Regarding the ability of discovering axioms also preventing the cases of inconsistency due to the process, one may argue that growing taller trees, thus involving very specific concept descriptions like those produced in these experiments, may turn out to be time-consuming and error-prone. To test this aspect, we checked the quality of the axioms obtained by prematurely stopping the growth of TCTs at a certain level instead of reaching the leaves namely, it was stopped if the induced axioms would introduce a case of inconsistency. Hence, Table 5 reports also the results of the experiments run with this policy implemented in the method (early stopping columns). As expected, the proportions of detected axioms were lower than those obtained using the standard method: no more than 80% of the removed axioms were rediscovered. This means that, although the progressive specialization of the concepts included in the disjointness axioms may lead to cases of inconsistency, working in standard mode the method can help elicit relevant correct axioms (inconsistencies may be avoided applying a post-pruning strategy aimed at preventing the production of defective axioms). Besides, we noted that the aforementioned exploration procedure was often stopped too early: in most cases, the consistency of the knowledge base was preserved by adding axioms that can be found within the \(10^{th}\) and the \(15^{th}\) level in the TCTs. One of the benefits deriving from the proposed approach concerns the ability to overcome one of the downsides of association rules: they cannot be considered as logical rules, rather they merely denote statistical correlations between two or more features (that hold with a degree of uncertainty).

Finally, our new method showed it could be more efficient than the one based on Apriori, that was especially slow in the step of generating the frequent patterns. The running-time for inducing TCTs spanned from less than a minute to hours for the various ontologies, while the time required by the association rule mining was larger in most cases. Note that this also depends on the maximum length of the rules: mining longer rules (to discover more axioms) would make the method infeasible.

6 Conclusions and Outlook

In this work, we have illustrated the terminological cluster trees, an extension of terminological decision trees [8] that, unlike these supervised classification models, aims at solving an unsupervised problem: clustering individual resources occurring in Web ontologies. As an application, we have cast the task of discovering disjointness axioms as the mentioned clustering problem and have proposed a solution that exploits the new models. In the presented empirical evaluation the effectiveness of the proposed approach was tested. Compared to related unsupervised approaches, the new method proved to be able to discover disjointness axioms involving complex concept descriptions exploiting the ontology as a source of background knowledge, unlike the other methods based on the statistical correlation between instances.

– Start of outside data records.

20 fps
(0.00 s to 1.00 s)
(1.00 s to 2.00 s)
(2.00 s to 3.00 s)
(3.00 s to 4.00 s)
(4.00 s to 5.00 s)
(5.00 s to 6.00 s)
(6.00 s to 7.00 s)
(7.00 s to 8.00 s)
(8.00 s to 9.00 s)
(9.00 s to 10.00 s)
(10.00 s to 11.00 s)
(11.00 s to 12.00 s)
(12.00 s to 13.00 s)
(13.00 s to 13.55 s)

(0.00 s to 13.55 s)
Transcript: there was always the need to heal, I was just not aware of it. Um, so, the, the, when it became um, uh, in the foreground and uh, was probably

This work can be extended along various directions. One regards the investigation of other distances measures for individuals and different notions of separation between clusters. In addition, this approach can be integrated with other machine learning-based frameworks for ontology engineering, such as DL-learner [14], as a service for enriching the terminology of lightweight ontologies. The method can be further improved by introducing a post-pruning step for better tackling the problem of empty-clusters. Finally, the empirical evaluation may be extended considering further methods and well-modeled ontologies endowed with disjointness axioms which seem hard to find.